Una de las peleas que había presenciado había sido contra Pete McQuillan. Este era duro como un gorila: un pedazo de bestia que se mantenía con esfuerzo en la categoría de los pesos medios y que, en cuestión de estilo, apenas quedaba un escalón por encima de los pikeys que se zurraban a puño limpio. Solo era capaz de ganar -y hasta entonces se había mantenido invicto- asestando un golpe que noqueara al contrario o causándole tales destrozos en la cara que el árbitro se viera obligado a parar el combate. Y entonces lo emparejaron con Bobby Kirkcaldy. Fue un espectáculo asombroso y digno de verse: McQuillan segando brutalmente el aire una y otra vez con los puños, mientras Kirkcaldy bailaba a su alrededor colocándole golpes tan dañinos como certeros. McQuillan se vio arrastrado a un terreno que nunca había pisado, la distancia, y Kirkcaldy fue declarado vencedor a los puntos por unanimidad. Ahora era el claro favorito en el campeonato de Europa de peso medio e iba enfrentarse con Jan Schmidtke, de Alemania Federal.

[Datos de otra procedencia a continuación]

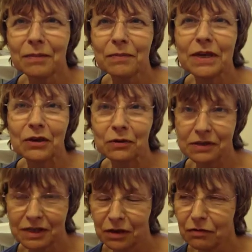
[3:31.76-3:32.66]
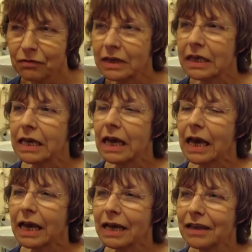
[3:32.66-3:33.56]
in yourself
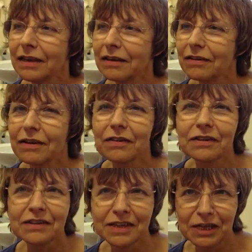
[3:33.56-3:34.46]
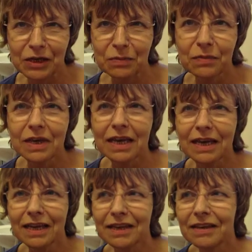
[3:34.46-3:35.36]
and the team
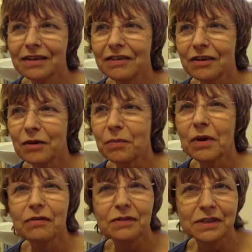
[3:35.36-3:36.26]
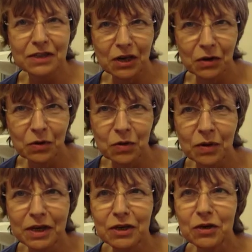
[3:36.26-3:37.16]
and my physio, who
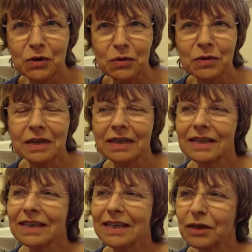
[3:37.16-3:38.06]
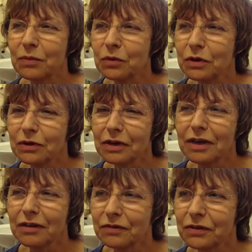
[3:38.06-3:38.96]
I knew would look
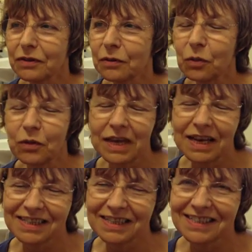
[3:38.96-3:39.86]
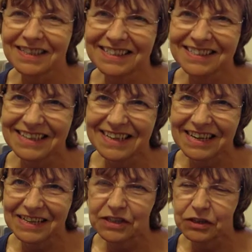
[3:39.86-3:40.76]
after all the exercises I
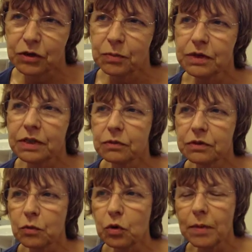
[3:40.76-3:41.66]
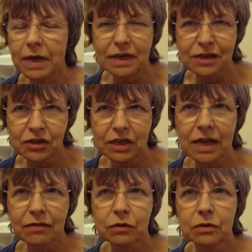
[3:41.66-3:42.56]
had to do. But it was more my energy
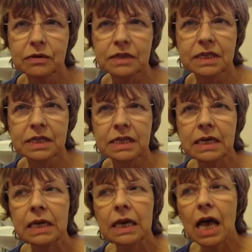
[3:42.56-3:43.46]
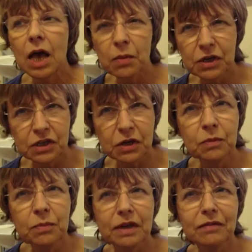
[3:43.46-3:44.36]
levels and how much I would
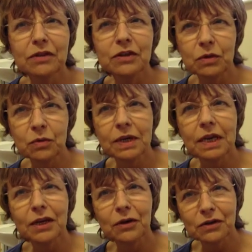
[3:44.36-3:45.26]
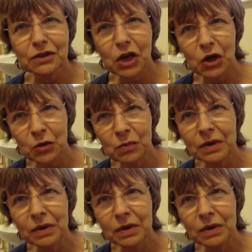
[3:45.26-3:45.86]
be able to do when I got home,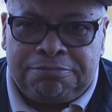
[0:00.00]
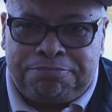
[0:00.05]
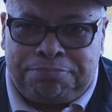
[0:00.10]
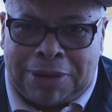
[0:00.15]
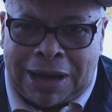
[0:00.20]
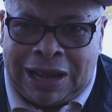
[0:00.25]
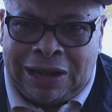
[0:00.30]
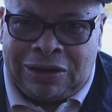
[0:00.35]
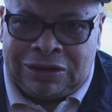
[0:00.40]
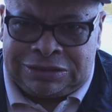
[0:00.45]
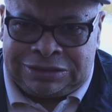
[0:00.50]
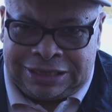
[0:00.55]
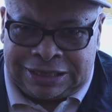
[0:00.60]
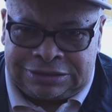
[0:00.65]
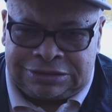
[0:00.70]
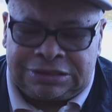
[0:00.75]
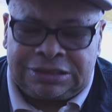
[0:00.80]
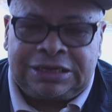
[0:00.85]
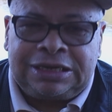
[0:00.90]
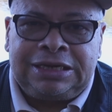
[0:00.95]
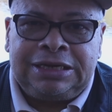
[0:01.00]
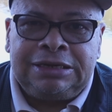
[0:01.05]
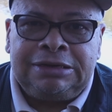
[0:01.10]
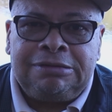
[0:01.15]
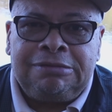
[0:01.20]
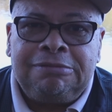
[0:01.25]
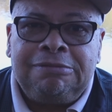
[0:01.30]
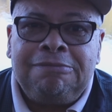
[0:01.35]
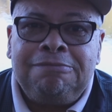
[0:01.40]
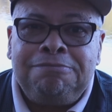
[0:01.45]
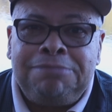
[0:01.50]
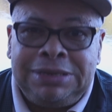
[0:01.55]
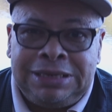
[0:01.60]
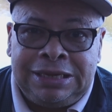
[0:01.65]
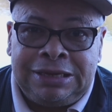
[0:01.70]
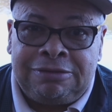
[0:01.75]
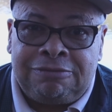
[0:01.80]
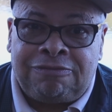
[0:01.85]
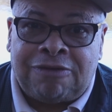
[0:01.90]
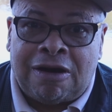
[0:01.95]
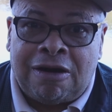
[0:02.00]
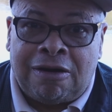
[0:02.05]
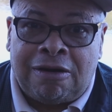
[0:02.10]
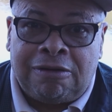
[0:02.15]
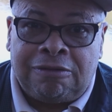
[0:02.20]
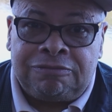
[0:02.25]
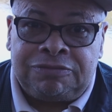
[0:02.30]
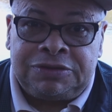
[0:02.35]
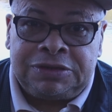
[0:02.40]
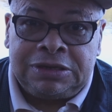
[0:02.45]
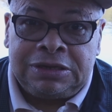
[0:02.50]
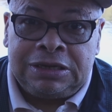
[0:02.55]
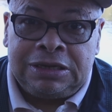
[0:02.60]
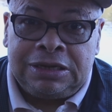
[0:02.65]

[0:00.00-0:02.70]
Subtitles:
politics can be involved.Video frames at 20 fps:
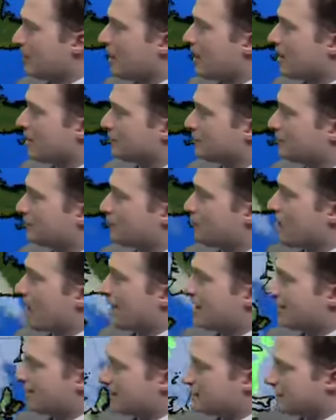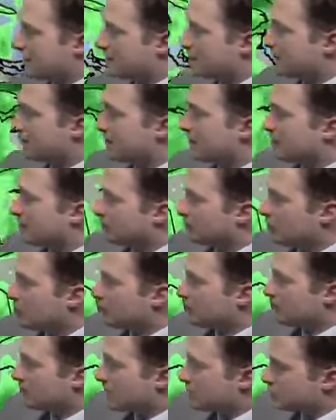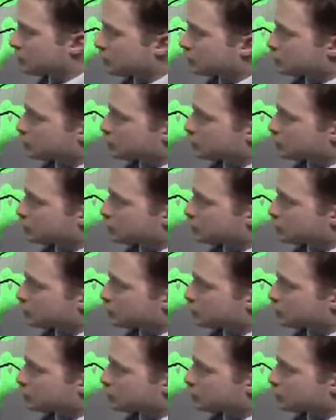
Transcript: on Friday, an area of low pressureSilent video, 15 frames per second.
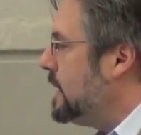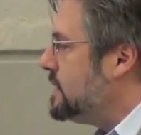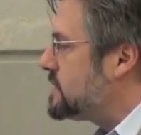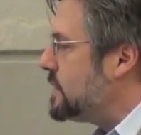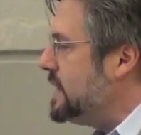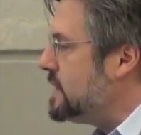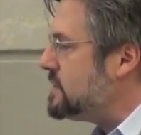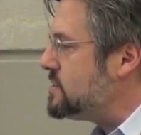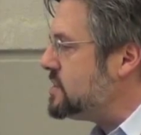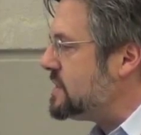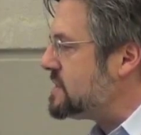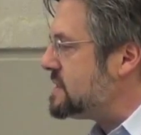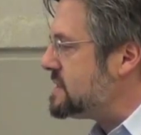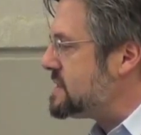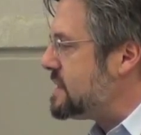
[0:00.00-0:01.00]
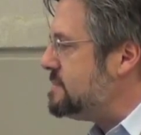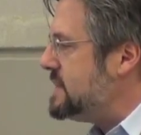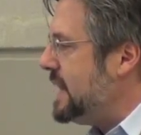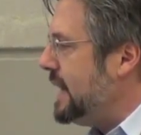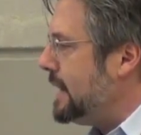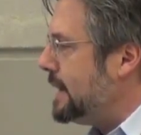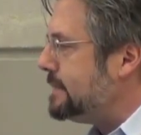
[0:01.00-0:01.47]
So here's just some
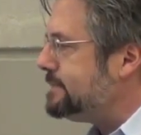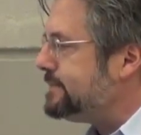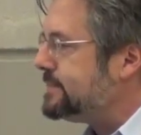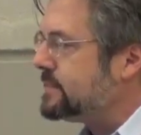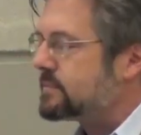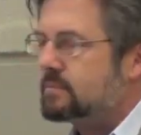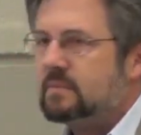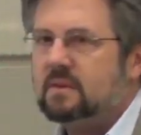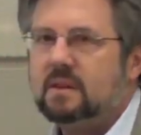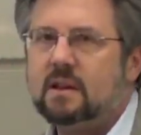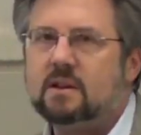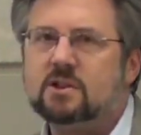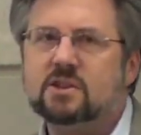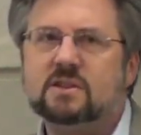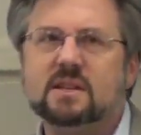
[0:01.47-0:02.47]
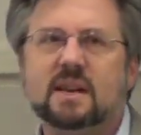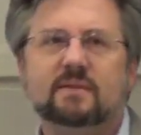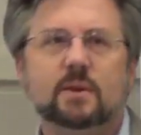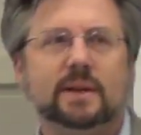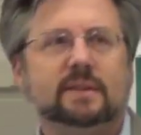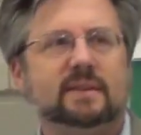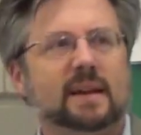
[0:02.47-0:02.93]
data, just to
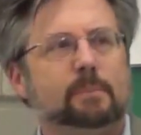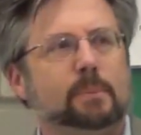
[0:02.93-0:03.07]
give you an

Y yo estaría allí. Tenía una entrada.
La casa era más o menos del mismo tamaño que la de MacFarlane en Pollockshields, pero de construcción más reciente, quizá de los años veinte o treinta, y tenía la ventaja de encontrarse en una zona de más categoría. Estaba encalada, además, lo cual le daba una pátina brillante y casi foránea a la luz del día. La puerta principal miraba al sur, pero se hallaba protegida del sol con un arco de estilo art déco ribeteado de ladrillo. Los muros encalados bajo las tejas rojas y los adornos de ladrillo de terracota constituían un ambicioso intento de conferirle a la casa un aire mediterráneo, cosa que, en Escocia, era una hazaña equivalente a lograr que Lon Chaney se pareciera a Clark Gable. No sabía muy bien qué parte del mérito le correspondía al arquitecto y qué parte había que atribuirla al extraño clima que parecía haberse adueñado del oeste de Escocia.
Me abrieron casi en el acto cuando llamé al timbre; habrían oído el crujido de los neumáticos en el sendero de acceso. Estaban al acecho por si llegaban visitantes, fueran bienvenidos o no, eso pensé. No fue Bobby Kirkcaldy quien abrió la puerta, sino alguien de aspecto incluso más agresivo: un hombre viejo con un traje oscuro y una delgada corbata de lana. Era enjuto y avieso, y daba toda la impresión de estar hecho con los materiales más toscos: cerdas blancas en lugar de pelo y una cara curtida y surcada de arrugas que parecía peor que gastada, como si algo capaz de machacarla, la intemperie o cualquier otra cosa, se hubiera ensañado cruelmente con ella. Su nariz achatada tenía un aspecto gomoso e informe, lo que indicaba que se la habían roto tantas veces que ya no quedaba cartílago para darle consistencia. El destrozo no era solo aparente; su voz, cuando empezó a hablar, sonaba amortiguada y nasal, incluso más de lo normal para un glasgowiano.